=== Record excerpts ===
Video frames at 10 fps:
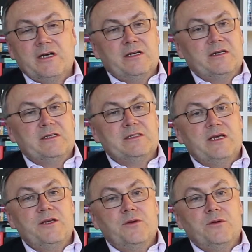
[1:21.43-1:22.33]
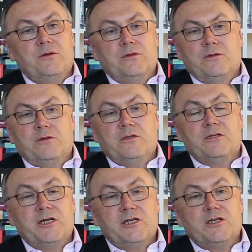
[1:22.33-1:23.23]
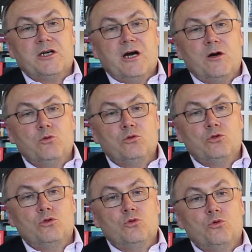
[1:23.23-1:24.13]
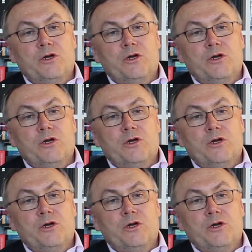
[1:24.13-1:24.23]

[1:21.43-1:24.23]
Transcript: Uh, they uh, learn how to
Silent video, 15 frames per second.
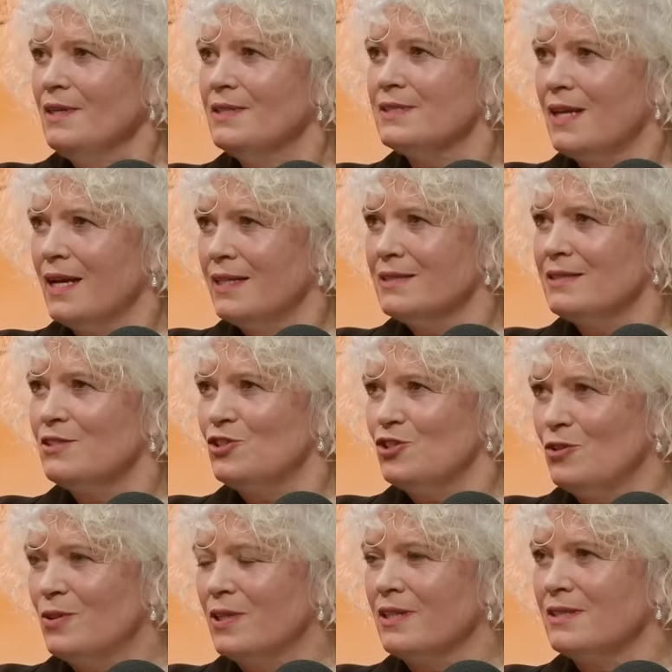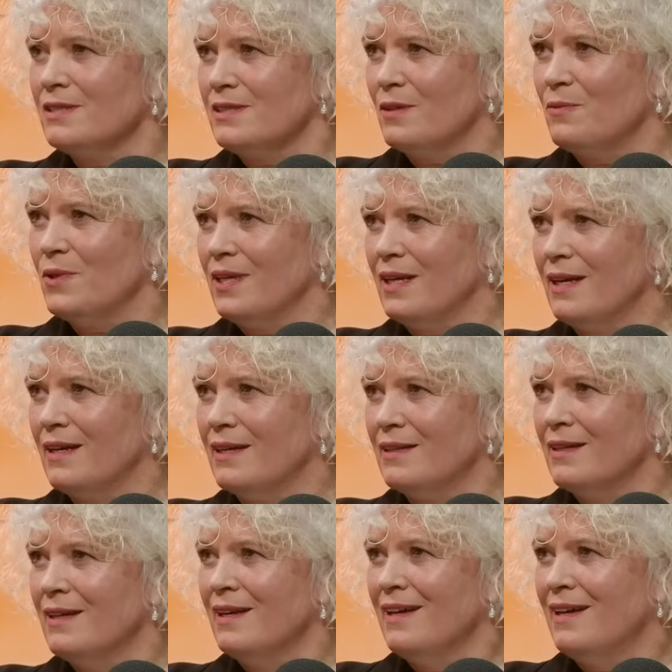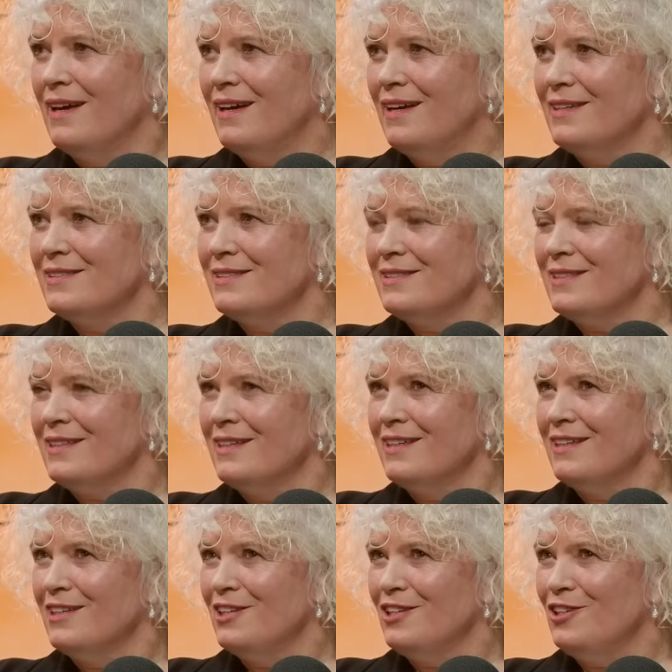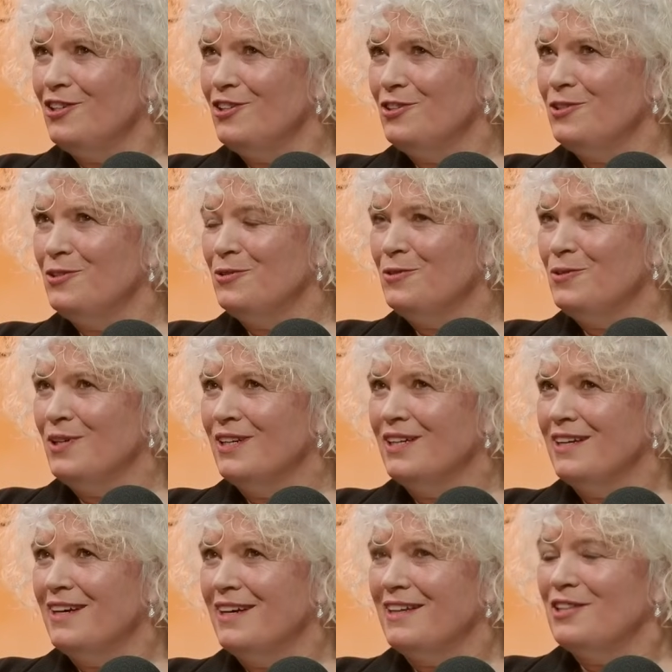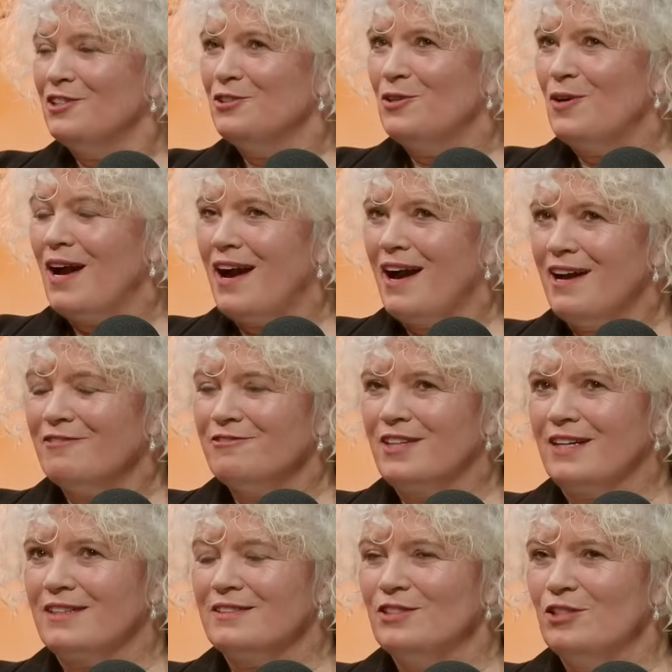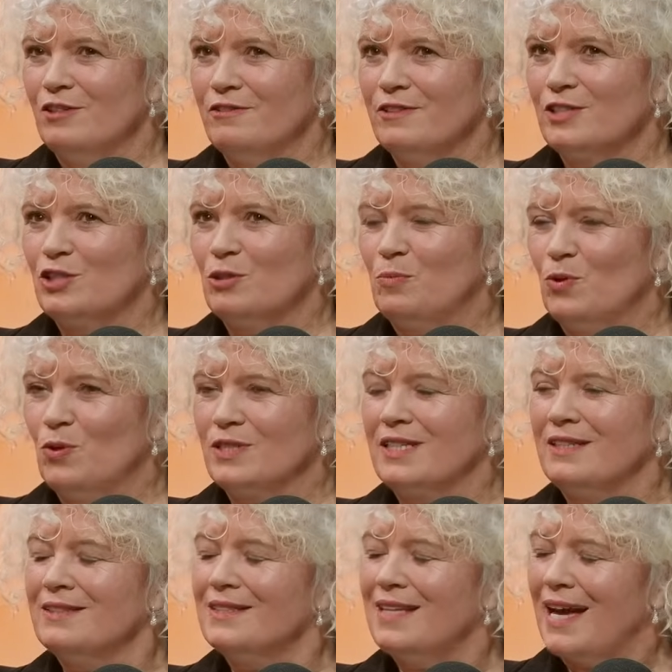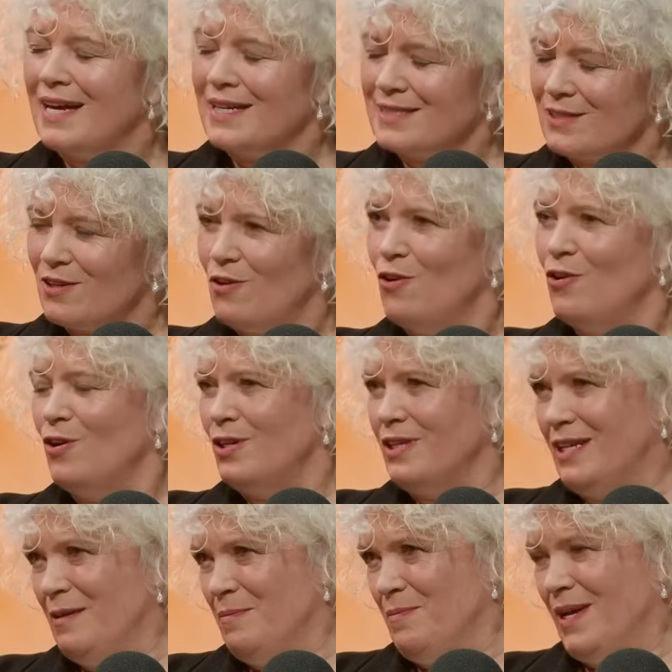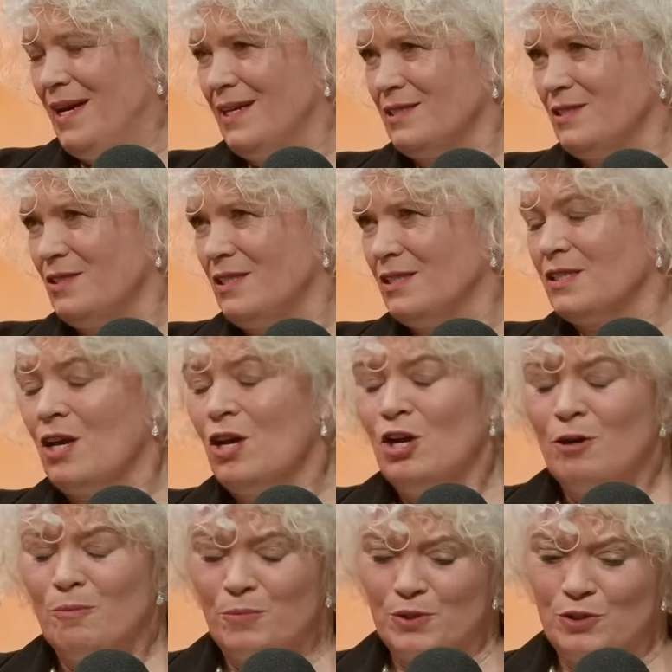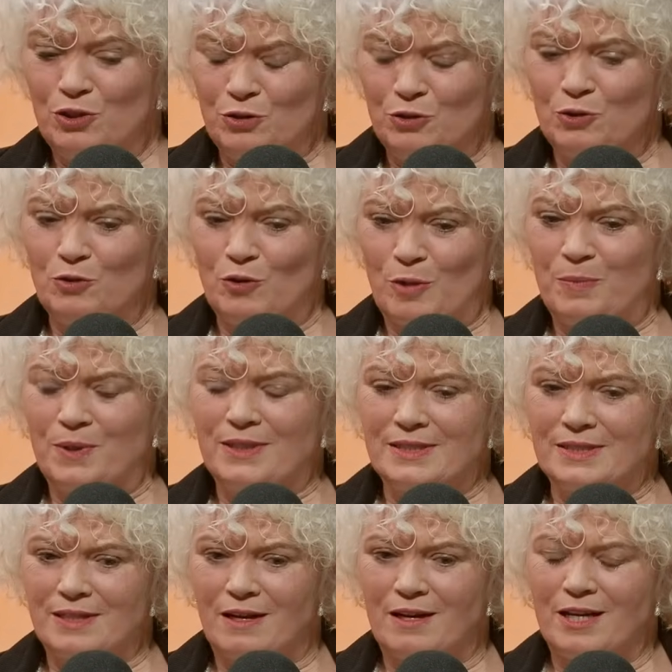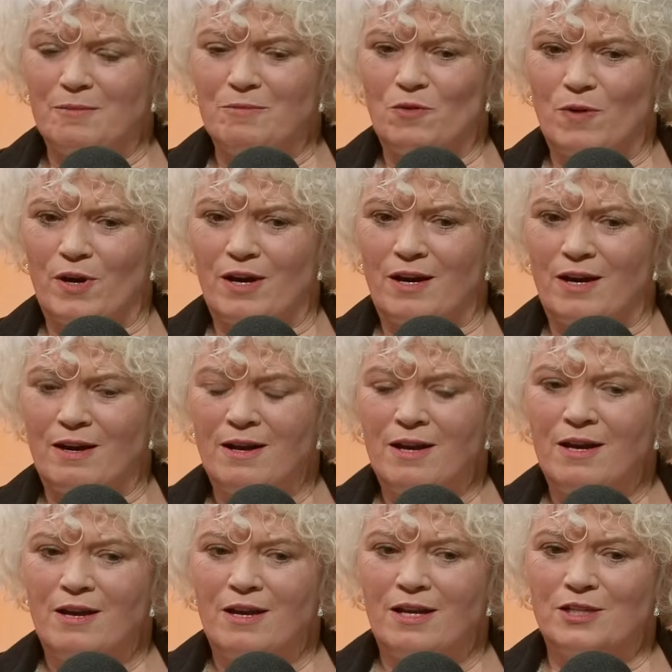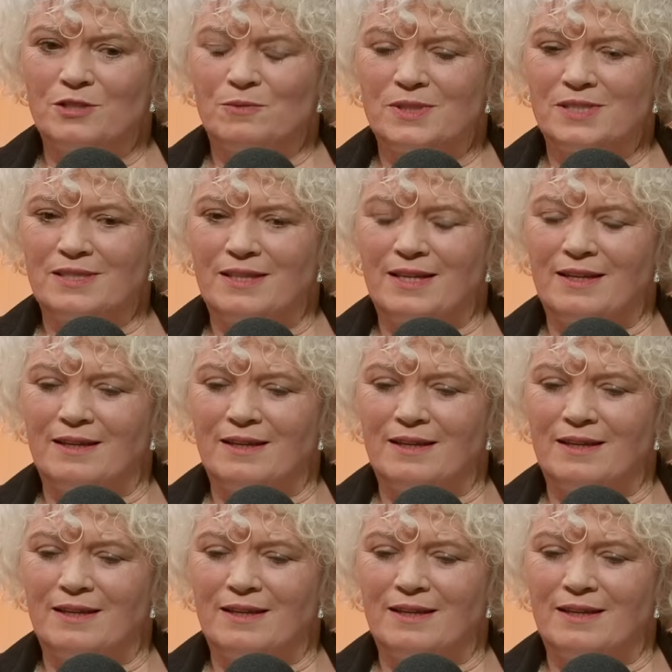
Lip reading: Science is showing us that we can. And you have that loving support, and that all impacts on us. But you grew up in a time where it was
===
- **Work instruction**:
Exclude the images and output the lines above exactly.

- **Response to this exercise**:
Video frames at 10 fps:
[1:21.43-1:22.33]
[1:22.33-1:23.23]
[1:23.23-1:24.13]
[1:24.13-1:24.23]

[1:21.43-1:24.23]
Transcript: Uh, they uh, learn how to
Silent video, 15 frames per second.
Lip reading: Science is showing us that we can. And you have that loving support, and that all impacts on us. But you grew up in a time where it was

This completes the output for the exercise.